Ah, e nesse capítulo o cara arranja uma namorada. Que caiu na inexistente lábia dele muito facilmente. Achei isso menos crível que o DOS te mandar para aquele lugar.
E aí... Depois de rápidas revelações, o livro acaba de forma meio abrupta.

Não sei se a idéia foi fazer um gancho para seqüência...
Não gostei muito de como o livro termina. Não posso explicar sem dar spoiler.
Mas, apesar de todos os problemas, eu gostei do universo criado pela autor. Gostei também da relação entre o cara e seu companheiro virtual. Lerei facilmente uma continuação. Ficarei de olho.

Veredicto final: é um livro fino, com uma história que te chateia as vezes mas prende a atenção (ajuda se você for ligado à FC e à Informática), e dá para ler de uma sentada. A capa é esquisita, mas pode comprar! Vai lá! Tem a venda até no Extra. (eu acho.)
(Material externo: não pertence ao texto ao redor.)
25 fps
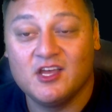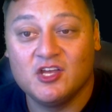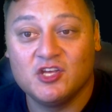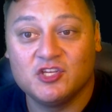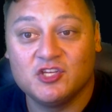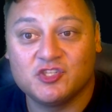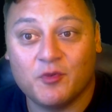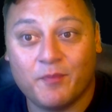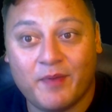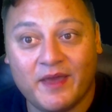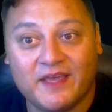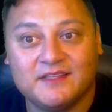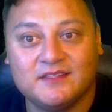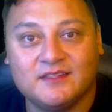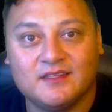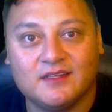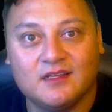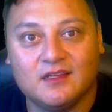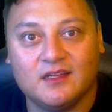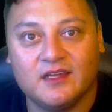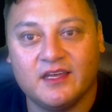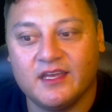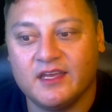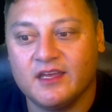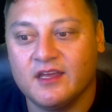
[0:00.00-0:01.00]
So
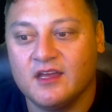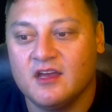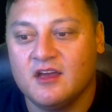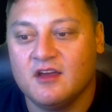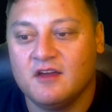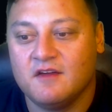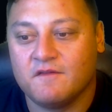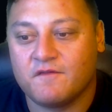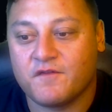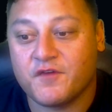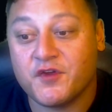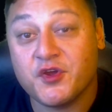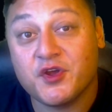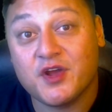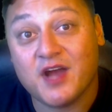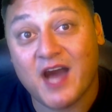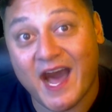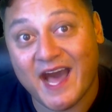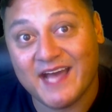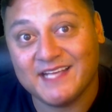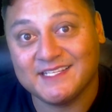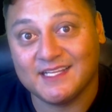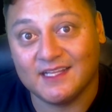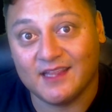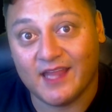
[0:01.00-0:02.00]
basically, for you
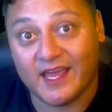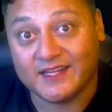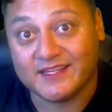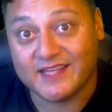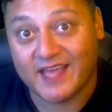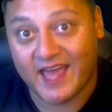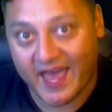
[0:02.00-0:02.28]
guys that like to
E apesar de eu ter divagado um post gigante sobre o livro, se você chegou até aqui, é capaz de ainda estar no clima, então segue resenhas de outros blogs que eu achei interessantes:
OBS: (geralmente) eu só leio resenha dos outros depois de escrever a minha, então quando eu reclamo acima de coisas que também reclamaram abaixo, é porque tivemos a mesma impressão realmente.

Rápida recomendação do livro, onde descobri que terá mesmo uma continuação:
O Baronato de Shoah
Resenha curta, onde descobri o nome da tal continuação ("Os Anos de Silício"):
Depósito de Desatinos
E resenha em inglês, onde agora fiquei sabendo que será uma trilogia.
[mania que as pessoas têm por trilogias!]
The OF Blog

E é isso.

[ATUALIZAÇÃO 5/JUN]: li os dois contos que mencionei acima, o Good News do Silverberg e o outro. Humm... o primeiro eu não gostei não. É que não levou nada a lugar nenhum. O The Quest for Saint Aquin já foi muito melhor. Teria dado um ótimo começo de um livro. Leria até vários livros no universo criado, com suas religiões underground, asnos-robôs falantes e bartenders marcianas. Mas... é um conto curto de 20 páginas e só. E teve um problema: também terminou de forma meio abrupta. Não que tenha ficado em aberto nem nada... Mas tava indo, tava indo... e... Fim. Eu levei alguns segundos achando que estava apertando errado o leitor de ebook na hora de virar a página. Sério. O problema é que não tinha mesmo página seguinte. Pena.
Pelo menos conheci um escritor novo, depois vou ver se leio mais coisas do tal Anthony Boucher. Se os demais contos dele foram quase tão bons, estou bem.